- Barbara Poe Levee at 88 years old
- Born: Barbara Reis March 4, 1922 New York, US
- Died: September 13, 2013 (aged 91)
- Known for: Painting; museum benefactor; Surrealism
- Movement: Surrealism
- Spouse(s): (1) James Poe (1943–63); (2) Michael Levee Jr. (1921-1988)

= Barbara Poe Levee =

American artist and collector (1922–2013)

Barbara Poe Levee (1922–2013), born Barbara Reis, was an American surrealist painter, art collector and benefactor.

==Early life==
Poe Levee was born in New York City on March 4, 1922. Her parents were among the art connoisseurs and art collectors who, in the early 1940s, supported European artists fleeing the Second World War. Her mother, Rebecca, was a painter, and her father, Bernard, a wealthy accountant. Both were avid collectors of modern art, an enthusiasm their daughter came to share.

Poe Levee was educated at the Rudolph Steiner School in New York, the Tyler School of Fine Arts in Philadelphia, and the International School of Geneva, Switzerland. Her education was supplemented with travels with her family throughout Europe during the 1930s.

She became friends with the painter Pegeen Vail and the daughter of Peggy Guggenheim. Other friends in the 1940s included artists such as Luchita Hurtado, Roberto Matta, Wolfgang Paalen, and Robert Motherwell. She studied painting and engraving with Kurt Seligmann.

In 1941, Poe Levee went with Robert Motherwell, a fellow student, Matta and the artist Anne Clark to the mountain town of Taxco, in Mexico. They also visited the British surrealist Gordon Onslow Ford, who lived at Lake Pátzcuaro in the state of Michoacán.

==Career==
Her work appeared at several notable exhibitions, such as The First Papers of Surrealism exhibition in 1942 in New York, organized and selected by Marcel Duchamp and André Breton. In January 1943, Poe Levee exhibited in the Exhibition by 31 Women, organized by Peggy Guggenheim in her Art of This Century gallery in New York, showing a painting called The Enchanted Bull, which had strong surrealist influences. She was the youngest of the artists represented there. Her work also appeared in Peggy Guggenheim's follow-up exhibition, The Women, in 1945. In 1943 she returned to Mexico, visiting Mexico City with Vail, where she met the surrealist painter, Leonora Carrington.

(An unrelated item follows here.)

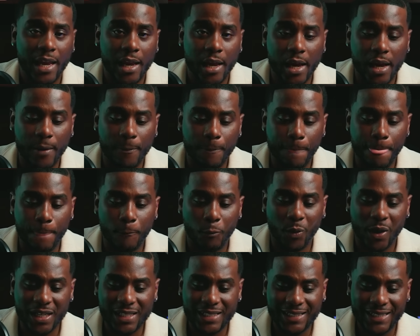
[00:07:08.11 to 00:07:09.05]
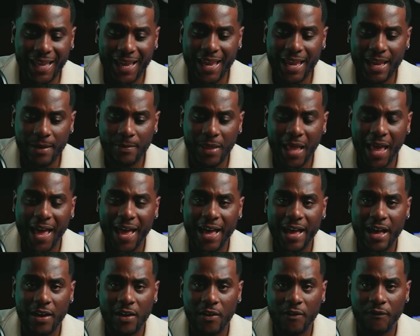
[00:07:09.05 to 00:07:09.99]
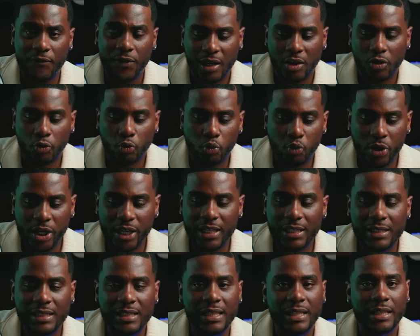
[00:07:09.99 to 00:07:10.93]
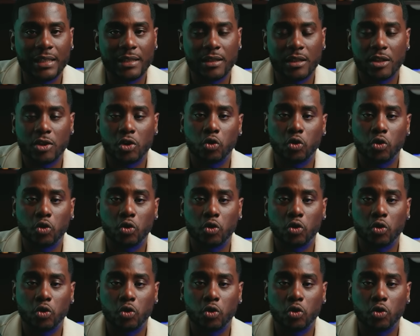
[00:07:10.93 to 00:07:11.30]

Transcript: And once they have a reason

In 1943, she married screenwriter, James Poe, while he was a naval officer in Key West, Florida. After World War II, they moved from Key West to Los Angeles and had a daughter and a son. They divorced in 1963 and she later married a Hollywood talent agent, Michael Levee Jr., son of M. C. Levee. Throughout her marriages she continued to paint and exhibit her work and also began to support and promote modern art. In 1946, she joined a group including the Hollywood stars, Fanny Brice, Edward G. Robinson, and Vincent Price, as well as the artists Marcel Duchamp and William Brice, and collectors such as Walter Conrad Arensberg and his wife, Louise, who together organized an exhibition of contemporary art in Exposition Park, Los Angeles. This led to the creation of the Art Institute in Beverly Hills in 1947, which showed the Arensburg collection for two years, before closing. Poe Levee was also a founding member of the UCLA Arts Council.

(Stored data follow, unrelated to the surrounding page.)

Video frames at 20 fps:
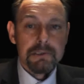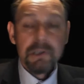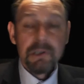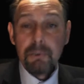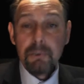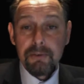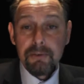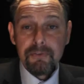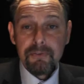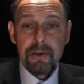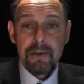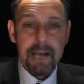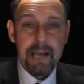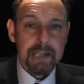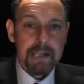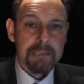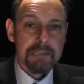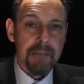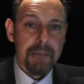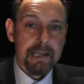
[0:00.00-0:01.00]
so we
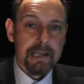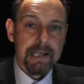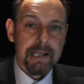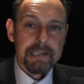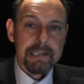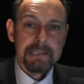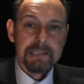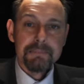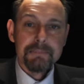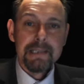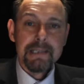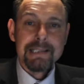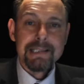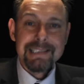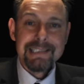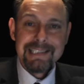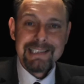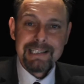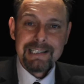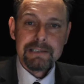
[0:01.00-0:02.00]
fully expect there to
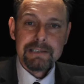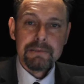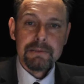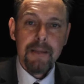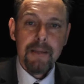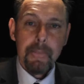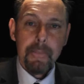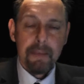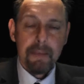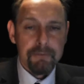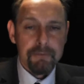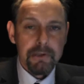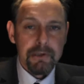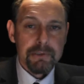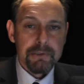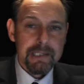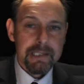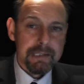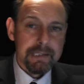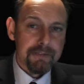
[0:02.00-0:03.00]
be still a
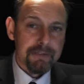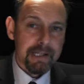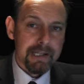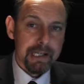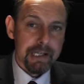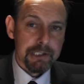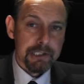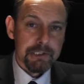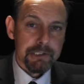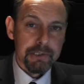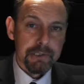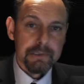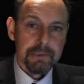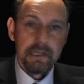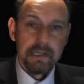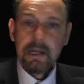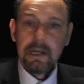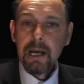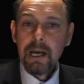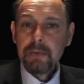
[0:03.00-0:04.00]
few teething
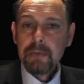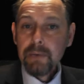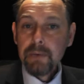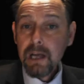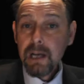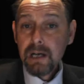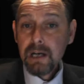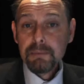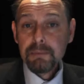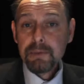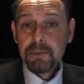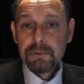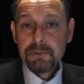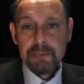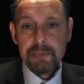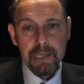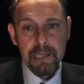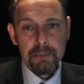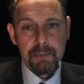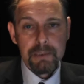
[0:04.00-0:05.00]
issues, and we hope
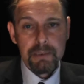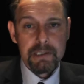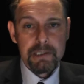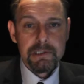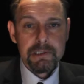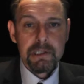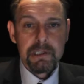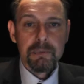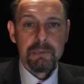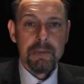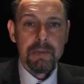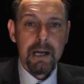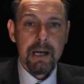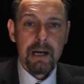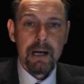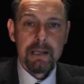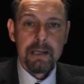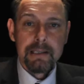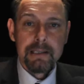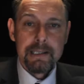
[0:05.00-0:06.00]
you'll stick with us as we
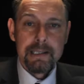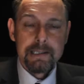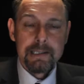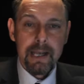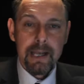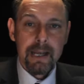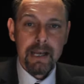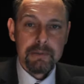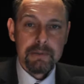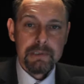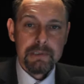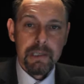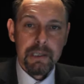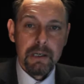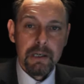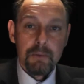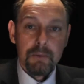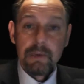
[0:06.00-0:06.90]
iron these out.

Between 1960 and 1972, her work was exhibited at the Rex Evans Gallery in Hollywood, as well as in New York, where she continued to exhibit until the late 1970s. In 1997, her work was exhibited in the Peggy Guggenheim Collection's Art of This Century: The Women exhibition, at the Pollock-Krasner House and Study Center in East Hampton, New York. Her last public exhibition was with Les Biller in Santa Monica in 2008.

Poe Levee was a significant art collector and made donations of works from her collection to several American museums, including the Norton Simon Museum in Pasadena, California, giving the Death Mask of Amedeo Modigliani by Jacques Lipchitz. She donated a Surrealist Immortal Life by John D. Graham to the Los Angeles County Museum of Art. The Hammer Museum at UCLA also received gifts.

==Death==
Poe Levee continued painting into the late 1980s, working on smaller watercolors that could be handled from a chair. She died on September 13, 2013 in Santa Monica, California.

Her paintings are now held by, among others, the Solomon R. Guggenheim Foundation, the Lasker collection, the Getty Villa, and the Berkeley Art Museum and Pacific Film Archive.